━━━━━ Recorded information ━━━━━
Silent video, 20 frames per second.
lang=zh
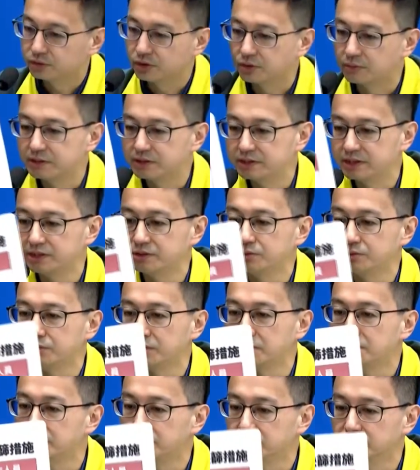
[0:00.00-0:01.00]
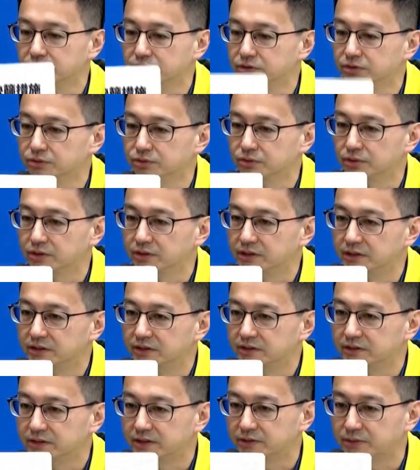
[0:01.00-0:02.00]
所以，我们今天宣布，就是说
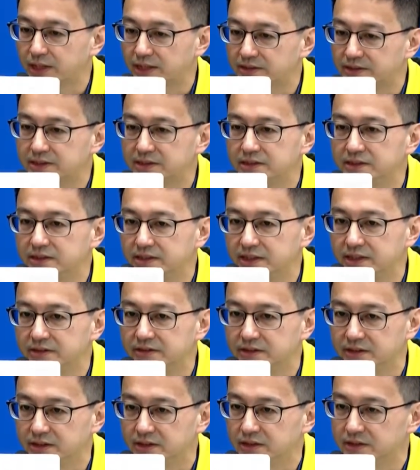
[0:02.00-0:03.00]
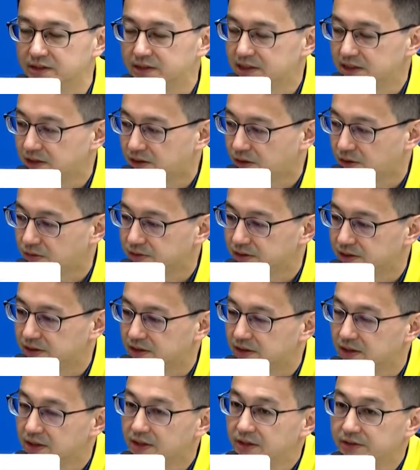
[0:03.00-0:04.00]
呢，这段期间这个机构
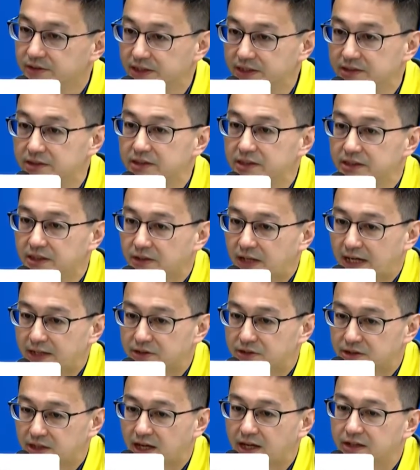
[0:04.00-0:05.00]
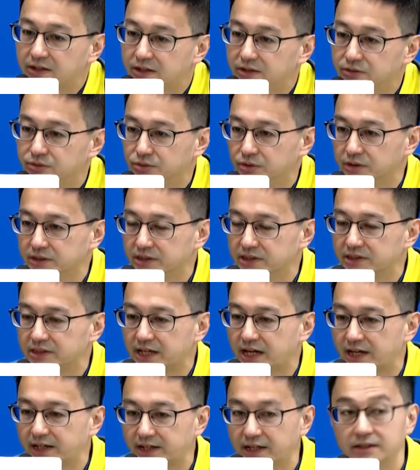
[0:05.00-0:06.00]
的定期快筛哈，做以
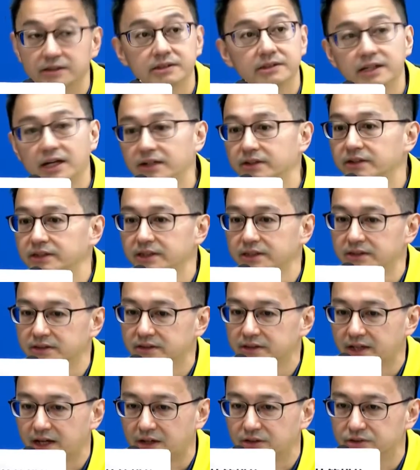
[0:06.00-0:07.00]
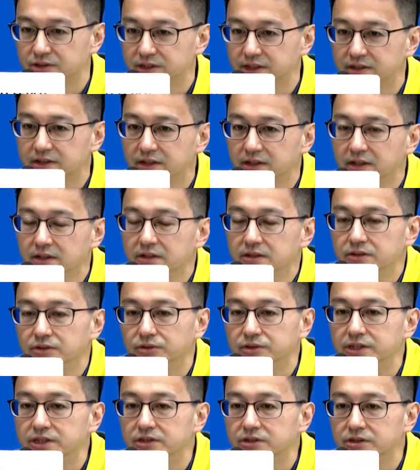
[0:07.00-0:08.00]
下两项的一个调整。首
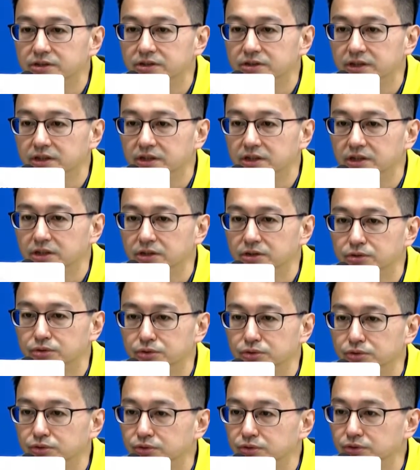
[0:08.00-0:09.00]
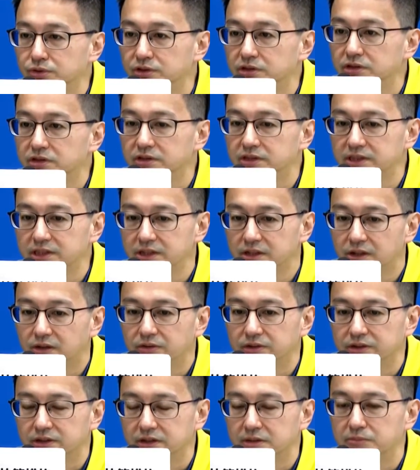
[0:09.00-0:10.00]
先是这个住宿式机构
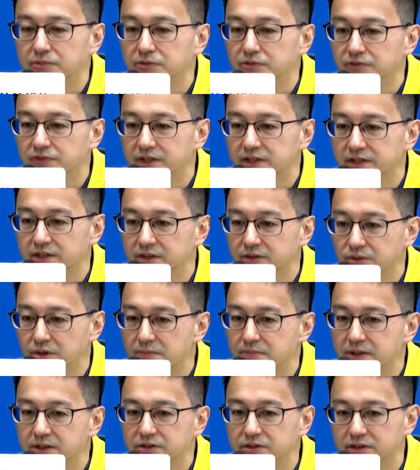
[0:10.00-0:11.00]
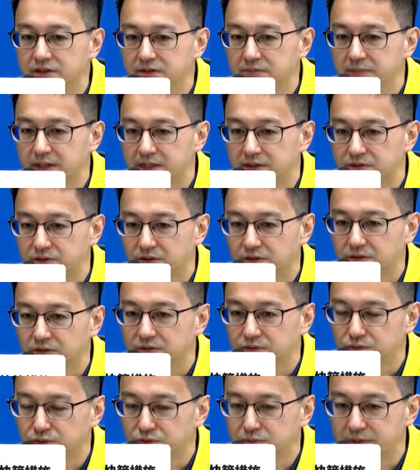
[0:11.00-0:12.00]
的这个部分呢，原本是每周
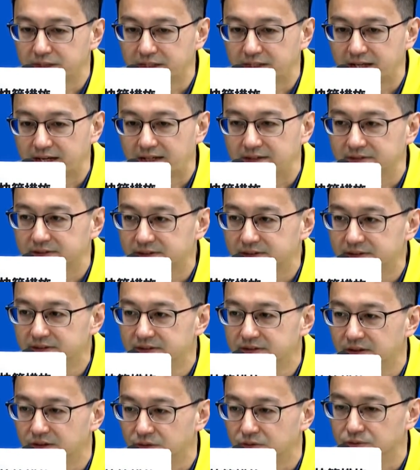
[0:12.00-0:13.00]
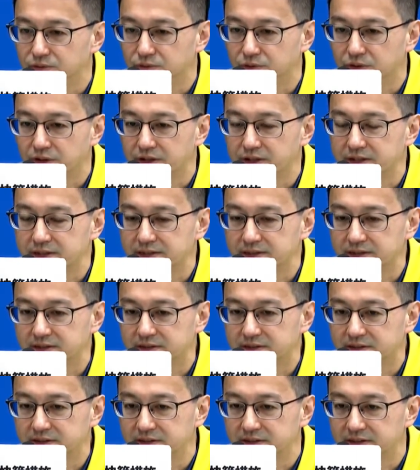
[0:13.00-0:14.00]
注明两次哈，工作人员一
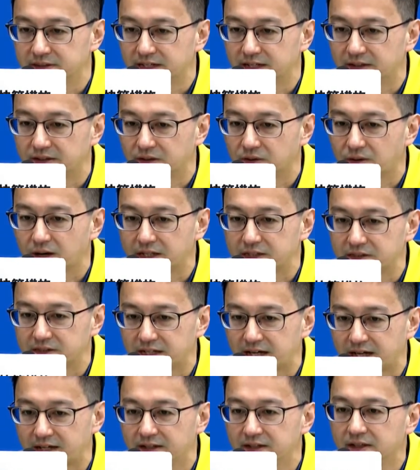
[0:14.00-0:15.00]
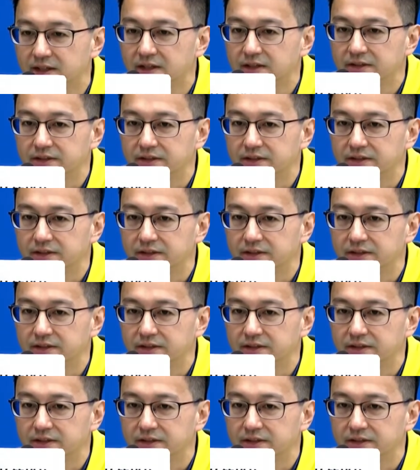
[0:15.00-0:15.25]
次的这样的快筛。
━━━━━
* [What you have to do]: Copy out all the data above exactly, minus the images.

* [Solution to the problem]:
Silent video, 20 frames per second.
lang=zh
[0:00.00-0:01.00]
[0:01.00-0:02.00]
所以，我们今天宣布，就是说
[0:02.00-0:03.00]
[0:03.00-0:04.00]
呢，这段期间这个机构
[0:04.00-0:05.00]
[0:05.00-0:06.00]
的定期快筛哈，做以
[0:06.00-0:07.00]
[0:07.00-0:08.00]
下两项的一个调整。首
[0:08.00-0:09.00]
[0:09.00-0:10.00]
先是这个住宿式机构
[0:10.00-0:11.00]
[0:11.00-0:12.00]
的这个部分呢，原本是每周
[0:12.00-0:13.00]
[0:13.00-0:14.00]
注明两次哈，工作人员一
[0:14.00-0:15.00]
[0:15.00-0:15.25]
次的这样的快筛。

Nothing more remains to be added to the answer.